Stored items
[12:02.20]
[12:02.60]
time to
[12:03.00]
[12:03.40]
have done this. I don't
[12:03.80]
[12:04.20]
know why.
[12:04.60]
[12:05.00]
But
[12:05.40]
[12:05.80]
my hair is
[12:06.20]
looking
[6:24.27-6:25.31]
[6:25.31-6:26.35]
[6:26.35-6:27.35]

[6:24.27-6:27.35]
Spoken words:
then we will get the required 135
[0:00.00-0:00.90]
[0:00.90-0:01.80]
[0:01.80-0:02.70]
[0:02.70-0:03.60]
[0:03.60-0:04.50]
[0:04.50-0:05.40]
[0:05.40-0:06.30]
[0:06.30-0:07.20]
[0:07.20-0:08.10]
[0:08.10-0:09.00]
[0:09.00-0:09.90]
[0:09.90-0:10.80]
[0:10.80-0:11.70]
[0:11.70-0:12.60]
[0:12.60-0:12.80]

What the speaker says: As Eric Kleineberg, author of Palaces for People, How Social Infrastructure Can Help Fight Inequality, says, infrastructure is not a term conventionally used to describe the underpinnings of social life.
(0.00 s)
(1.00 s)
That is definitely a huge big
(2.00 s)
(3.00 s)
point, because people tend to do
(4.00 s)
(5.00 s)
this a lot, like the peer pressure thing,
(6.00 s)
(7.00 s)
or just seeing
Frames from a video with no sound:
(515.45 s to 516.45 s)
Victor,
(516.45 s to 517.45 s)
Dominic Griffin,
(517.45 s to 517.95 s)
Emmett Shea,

## TASK STATEMENT
Nothing in the records should be left out; write all of them out again exactly.

## TASK SOLUTION
[12:02.20]
[12:02.60]
time to
[12:03.00]
[12:03.40]
have done this. I don't
[12:03.80]
[12:04.20]
know why.
[12:04.60]
[12:05.00]
But
[12:05.40]
[12:05.80]
my hair is
[12:06.20]
looking
[6:24.27-6:25.31]
[6:25.31-6:26.35]
[6:26.35-6:27.35]

[6:24.27-6:27.35]
Spoken words:
then we will get the required 135
[0:00.00-0:00.90]
[0:00.90-0:01.80]
[0:01.80-0:02.70]
[0:02.70-0:03.60]
[0:03.60-0:04.50]
[0:04.50-0:05.40]
[0:05.40-0:06.30]
[0:06.30-0:07.20]
[0:07.20-0:08.10]
[0:08.10-0:09.00]
[0:09.00-0:09.90]
[0:09.90-0:10.80]
[0:10.80-0:11.70]
[0:11.70-0:12.60]
[0:12.60-0:12.80]

What the speaker says: As Eric Kleineberg, author of Palaces for People, How Social Infrastructure Can Help Fight Inequality, says, infrastructure is not a term conventionally used to describe the underpinnings of social life.
(0.00 s)
(1.00 s)
That is definitely a huge big
(2.00 s)
(3.00 s)
point, because people tend to do
(4.00 s)
(5.00 s)
this a lot, like the peer pressure thing,
(6.00 s)
(7.00 s)
or just seeing
Frames from a video with no sound:
(515.45 s to 516.45 s)
Victor,
(516.45 s to 517.45 s)
Dominic Griffin,
(517.45 s to 517.95 s)
Emmett Shea,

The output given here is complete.